There is no denying the impact of the large screen. It can make or break futures — of mankind and other species. For instance, after the release of Jaws in 1975, the populations of sharks and rays decreased by over 71%. According to a 2021 study, more than 100 million sharks were killed each year and over 30% of all shark and ray species are now considered threatened because of the film. But cinema can also heal by holding up the hope of revival. Conservationists are hopeful that this year’s Academy Award for the documentary, The Elephant Whisperers, an entry from India, will promote a greater understanding of the complex but interconnected relationship between these pachyderms and humans. Kartiki Gonsalves’s film is a tender depiction of the bond between two orphaned elephants and their caretakers, an adivasi couple, in the Mudumalai Tiger Reserve in Tamil Nadu.
Admittedly, as a genre, ‘environmental films’ have become effective in stimulating public discussions about complex environmental issues. The Elephant Whisperers perhaps falls in the category of cinema that approaches such knotty issues optimistically — as opposed to apocalyptic environmental films — to raise awareness and encourage action. Incidentally, The Elephant Whisperers is not quite an outlier in the ecosystem of Indian cinema. Recently, films like Your Tiger Our Forest, Dhivarah and Sherni have spoken of such ecological challenges as man-animal conflict and marine conservation as well as about the lives of forest officers imaginatively to foster a positive spirit. Such an optimistic intent, a study by Harvard University shows, could reduce anxiety-induced denial and fatalism about the global battle to save the environment.

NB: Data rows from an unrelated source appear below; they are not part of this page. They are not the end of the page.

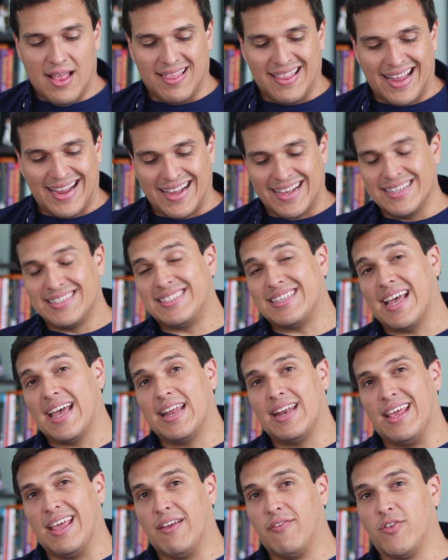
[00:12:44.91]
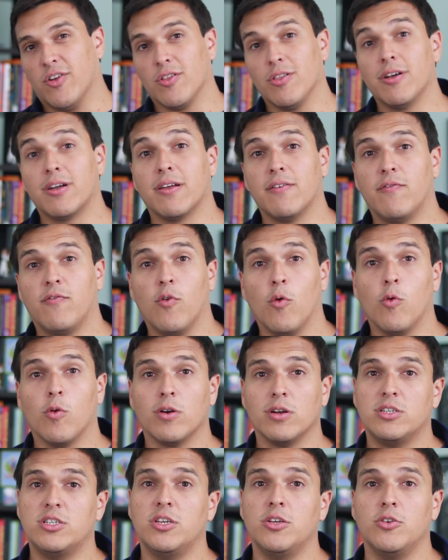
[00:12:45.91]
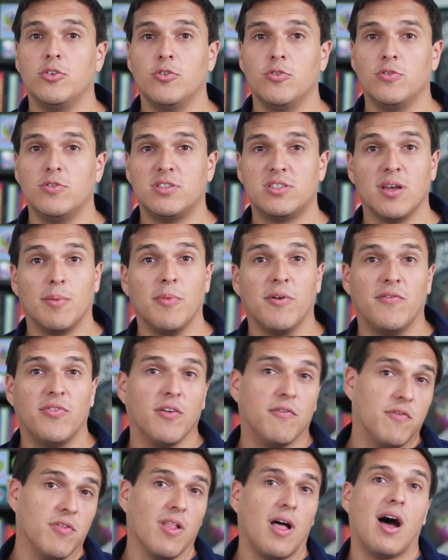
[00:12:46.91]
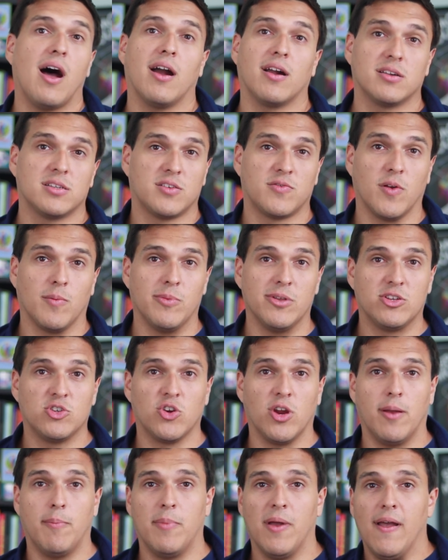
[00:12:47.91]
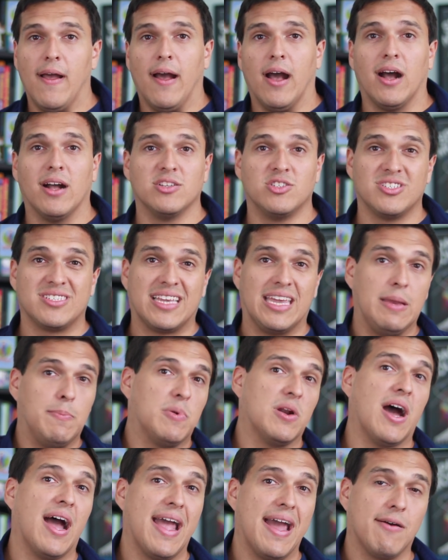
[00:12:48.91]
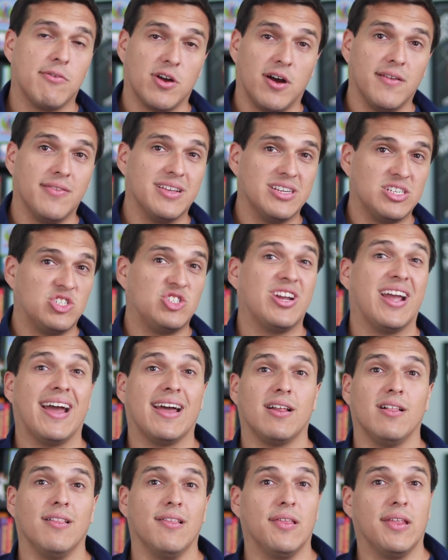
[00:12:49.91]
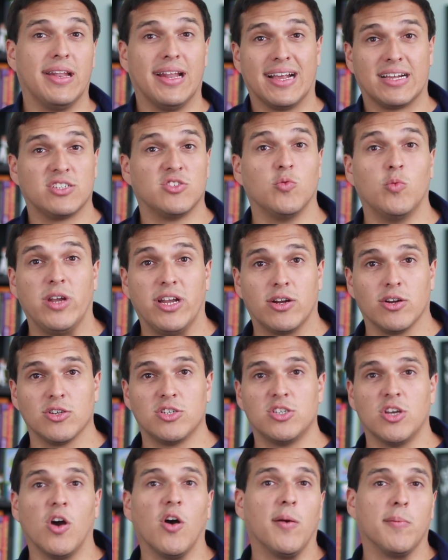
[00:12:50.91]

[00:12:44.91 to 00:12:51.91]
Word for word: Like I said, if you're looking forward to some of the vlogs from the trip, uh, just keep an eye out on this channel in the next week or so.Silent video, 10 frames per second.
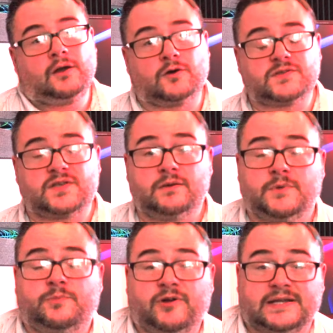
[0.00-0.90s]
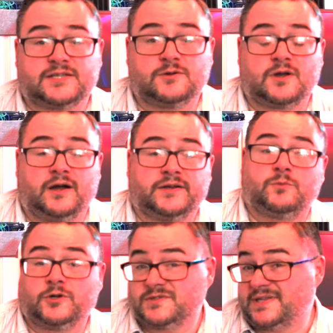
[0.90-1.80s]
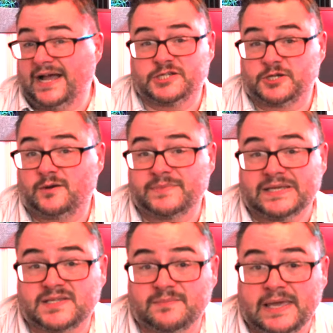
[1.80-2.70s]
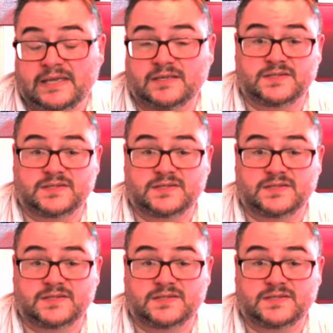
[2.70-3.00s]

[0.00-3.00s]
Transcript: Also, more practical kind of, what does agile mean to me?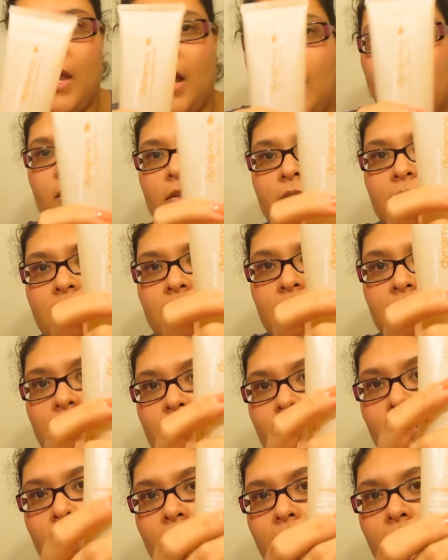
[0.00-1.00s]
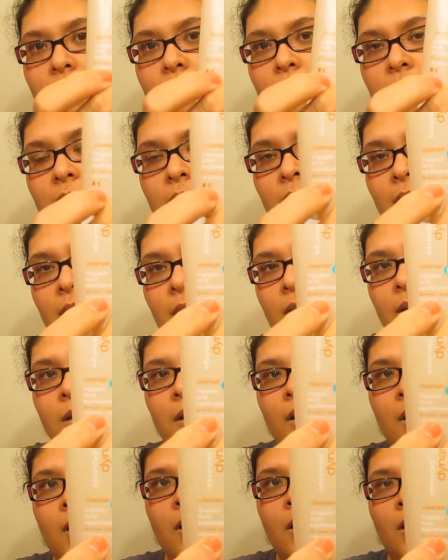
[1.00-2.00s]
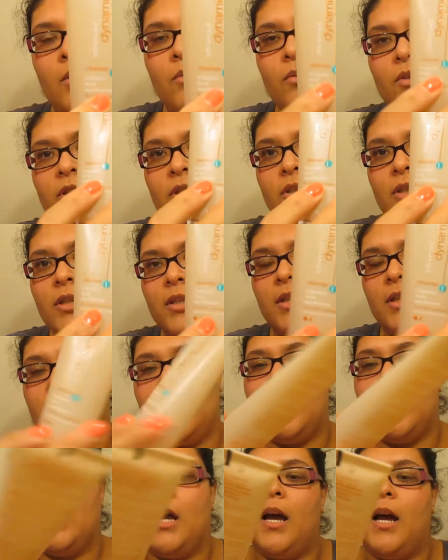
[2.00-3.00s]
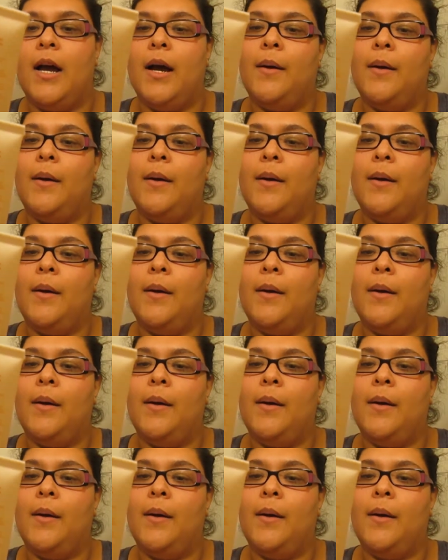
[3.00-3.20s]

I use this one, which is the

But this is not to suggest that the success of The Elephant Whisperers would, by some magic, remove the hurdles that litter the path of environmental films. These films are often accessible to a niche audience only. For instance, the subscription fee of Netflix — the platform that is streaming The Elephant Whisperers — puts the film out of the reach of the poor and disempowered indigenous and forest-dwelling people who actually co-exist with elephants and bear the brunt of man-animal conflict. The challenge is two-fold: first, to create a broader platform for niche films — the All Living Things Environmental Film Festival is a heartening step in this regard. Second — this is the stiffer of the two challenges — is to mainstream specific cinematic genres for greater public consumption. This is not impossible. Kantara — a film based on tribal livelihoods in a forest, State efforts in wildlife conservation and feudal and caste oppression conspiring to take away land from the people — grossed Rs 400 crore worldwide; All That Breathes, which evocatively combined environmental and social stress, drew attention as well. This goes to show that there is an audience and a market that can be tapped. Financers, forever glued to hackneyed, formulaic, popular cinema, must come forward to support alternative cinematic projects that are beginning to offer the audience a different — real — picture.